▶ **The task**
Below are lines of data; restate word for word those running from the line containing "Transcript, with fillers: Eh, tengo" to the line containing "Verbatim transcript: Abi", inclusive, and no others.

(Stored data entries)
+--
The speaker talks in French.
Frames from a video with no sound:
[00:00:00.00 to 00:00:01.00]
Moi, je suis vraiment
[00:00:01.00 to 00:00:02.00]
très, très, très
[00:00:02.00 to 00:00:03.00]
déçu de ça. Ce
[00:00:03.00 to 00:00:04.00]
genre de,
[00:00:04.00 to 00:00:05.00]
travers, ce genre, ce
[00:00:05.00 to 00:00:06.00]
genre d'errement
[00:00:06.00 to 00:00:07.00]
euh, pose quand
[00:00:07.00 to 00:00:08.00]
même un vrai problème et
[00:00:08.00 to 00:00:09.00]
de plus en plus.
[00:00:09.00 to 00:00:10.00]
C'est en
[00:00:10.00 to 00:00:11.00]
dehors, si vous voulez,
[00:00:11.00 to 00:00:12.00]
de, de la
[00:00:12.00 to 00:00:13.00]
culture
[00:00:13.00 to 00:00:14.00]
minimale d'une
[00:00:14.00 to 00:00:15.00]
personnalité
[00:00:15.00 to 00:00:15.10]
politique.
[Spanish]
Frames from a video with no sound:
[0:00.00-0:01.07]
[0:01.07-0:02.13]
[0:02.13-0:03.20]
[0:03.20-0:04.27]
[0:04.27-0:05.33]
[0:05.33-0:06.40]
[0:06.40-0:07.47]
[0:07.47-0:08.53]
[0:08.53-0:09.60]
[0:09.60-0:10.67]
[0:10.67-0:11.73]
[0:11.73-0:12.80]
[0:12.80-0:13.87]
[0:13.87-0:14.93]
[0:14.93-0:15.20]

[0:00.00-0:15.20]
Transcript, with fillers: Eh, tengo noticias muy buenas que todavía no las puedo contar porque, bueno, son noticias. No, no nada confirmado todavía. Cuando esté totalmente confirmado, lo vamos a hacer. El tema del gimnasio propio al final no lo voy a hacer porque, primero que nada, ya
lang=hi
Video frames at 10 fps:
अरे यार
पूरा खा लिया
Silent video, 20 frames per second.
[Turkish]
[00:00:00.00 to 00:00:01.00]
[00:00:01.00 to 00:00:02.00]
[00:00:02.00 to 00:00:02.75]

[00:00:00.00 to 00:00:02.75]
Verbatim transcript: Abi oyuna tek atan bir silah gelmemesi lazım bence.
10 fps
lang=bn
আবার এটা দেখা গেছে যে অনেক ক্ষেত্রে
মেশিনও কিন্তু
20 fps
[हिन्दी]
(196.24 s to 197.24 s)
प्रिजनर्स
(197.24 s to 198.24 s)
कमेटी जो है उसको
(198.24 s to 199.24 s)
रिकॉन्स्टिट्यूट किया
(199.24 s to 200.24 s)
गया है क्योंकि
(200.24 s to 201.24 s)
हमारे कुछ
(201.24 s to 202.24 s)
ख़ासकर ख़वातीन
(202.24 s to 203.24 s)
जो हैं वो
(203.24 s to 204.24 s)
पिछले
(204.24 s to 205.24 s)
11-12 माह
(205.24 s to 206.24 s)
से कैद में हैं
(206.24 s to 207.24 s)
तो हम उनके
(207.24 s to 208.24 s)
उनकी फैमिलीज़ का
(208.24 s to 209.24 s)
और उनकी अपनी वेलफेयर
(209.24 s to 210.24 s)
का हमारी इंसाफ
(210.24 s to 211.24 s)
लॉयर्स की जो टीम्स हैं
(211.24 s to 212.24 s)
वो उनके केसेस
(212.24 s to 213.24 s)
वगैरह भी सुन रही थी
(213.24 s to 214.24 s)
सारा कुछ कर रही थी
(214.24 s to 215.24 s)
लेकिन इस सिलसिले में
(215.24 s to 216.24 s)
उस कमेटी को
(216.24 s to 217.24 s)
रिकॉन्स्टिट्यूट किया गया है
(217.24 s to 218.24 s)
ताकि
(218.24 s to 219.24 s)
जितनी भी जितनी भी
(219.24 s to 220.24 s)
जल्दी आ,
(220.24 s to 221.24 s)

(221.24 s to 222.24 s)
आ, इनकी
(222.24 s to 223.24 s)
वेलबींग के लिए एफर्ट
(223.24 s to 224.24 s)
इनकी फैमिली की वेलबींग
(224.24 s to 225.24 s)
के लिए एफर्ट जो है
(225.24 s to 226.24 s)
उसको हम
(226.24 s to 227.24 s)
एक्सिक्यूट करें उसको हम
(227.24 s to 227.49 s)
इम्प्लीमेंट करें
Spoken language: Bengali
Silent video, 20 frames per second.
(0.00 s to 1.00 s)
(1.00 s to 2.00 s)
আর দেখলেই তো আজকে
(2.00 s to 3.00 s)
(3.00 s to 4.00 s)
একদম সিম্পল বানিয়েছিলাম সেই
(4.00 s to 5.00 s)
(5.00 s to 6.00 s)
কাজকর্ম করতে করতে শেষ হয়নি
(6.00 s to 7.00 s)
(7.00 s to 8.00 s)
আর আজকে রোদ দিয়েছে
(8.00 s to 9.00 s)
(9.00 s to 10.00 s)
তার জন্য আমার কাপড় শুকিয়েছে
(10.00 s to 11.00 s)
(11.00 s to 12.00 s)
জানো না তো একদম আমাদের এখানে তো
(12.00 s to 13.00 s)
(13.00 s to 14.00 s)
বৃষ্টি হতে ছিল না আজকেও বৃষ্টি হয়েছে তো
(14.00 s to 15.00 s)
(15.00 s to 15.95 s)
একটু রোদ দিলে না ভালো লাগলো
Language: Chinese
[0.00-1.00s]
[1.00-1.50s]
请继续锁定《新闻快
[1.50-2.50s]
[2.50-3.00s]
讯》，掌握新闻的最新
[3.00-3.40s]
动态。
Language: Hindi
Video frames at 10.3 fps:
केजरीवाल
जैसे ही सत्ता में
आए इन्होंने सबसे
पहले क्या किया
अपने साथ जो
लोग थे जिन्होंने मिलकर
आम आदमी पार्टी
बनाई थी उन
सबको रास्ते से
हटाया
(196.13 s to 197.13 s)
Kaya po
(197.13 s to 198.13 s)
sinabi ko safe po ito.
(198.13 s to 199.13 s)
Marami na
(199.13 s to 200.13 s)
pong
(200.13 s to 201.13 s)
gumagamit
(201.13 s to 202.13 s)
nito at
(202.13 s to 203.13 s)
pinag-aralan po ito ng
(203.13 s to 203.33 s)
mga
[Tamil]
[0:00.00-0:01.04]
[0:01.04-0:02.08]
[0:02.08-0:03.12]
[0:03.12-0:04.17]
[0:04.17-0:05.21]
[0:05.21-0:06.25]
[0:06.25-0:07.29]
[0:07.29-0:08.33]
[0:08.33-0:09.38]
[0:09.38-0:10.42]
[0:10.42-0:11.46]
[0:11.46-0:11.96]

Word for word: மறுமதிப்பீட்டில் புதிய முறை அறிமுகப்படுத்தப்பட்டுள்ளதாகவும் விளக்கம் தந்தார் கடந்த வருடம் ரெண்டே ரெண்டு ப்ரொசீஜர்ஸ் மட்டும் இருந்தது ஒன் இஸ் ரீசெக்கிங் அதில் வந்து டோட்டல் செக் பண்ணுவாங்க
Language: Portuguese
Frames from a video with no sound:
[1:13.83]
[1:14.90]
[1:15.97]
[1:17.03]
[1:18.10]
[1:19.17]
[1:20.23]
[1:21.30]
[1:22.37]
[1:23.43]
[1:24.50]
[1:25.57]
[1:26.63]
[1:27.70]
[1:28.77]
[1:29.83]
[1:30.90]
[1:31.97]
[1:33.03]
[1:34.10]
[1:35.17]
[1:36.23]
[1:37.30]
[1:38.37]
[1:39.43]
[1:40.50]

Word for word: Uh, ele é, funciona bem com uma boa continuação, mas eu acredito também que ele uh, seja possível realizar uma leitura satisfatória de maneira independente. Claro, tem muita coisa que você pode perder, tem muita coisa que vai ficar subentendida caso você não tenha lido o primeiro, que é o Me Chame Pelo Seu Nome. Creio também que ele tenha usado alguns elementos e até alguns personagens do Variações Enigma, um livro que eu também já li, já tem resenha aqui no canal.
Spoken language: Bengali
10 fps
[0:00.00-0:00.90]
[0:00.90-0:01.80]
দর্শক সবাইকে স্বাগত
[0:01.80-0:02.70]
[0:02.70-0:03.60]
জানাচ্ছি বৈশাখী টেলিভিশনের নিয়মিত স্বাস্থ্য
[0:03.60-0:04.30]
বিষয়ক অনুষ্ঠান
+--
▶ **Solution for this task**
Transcript, with fillers: Eh, tengo noticias muy buenas que todavía no las puedo contar porque, bueno, son noticias. No, no nada confirmado todavía. Cuando esté totalmente confirmado, lo vamos a hacer. El tema del gimnasio propio al final no lo voy a hacer porque, primero que nada, ya
lang=hi
Video frames at 10 fps:
अरे यार
पूरा खा लिया
Silent video, 20 frames per second.
[Turkish]
[00:00:00.00 to 00:00:01.00]
[00:00:01.00 to 00:00:02.00]
[00:00:02.00 to 00:00:02.75]

[00:00:00.00 to 00:00:02.75]
Verbatim transcript: Abi oyuna tek atan bir silah gelmemesi lazım bence.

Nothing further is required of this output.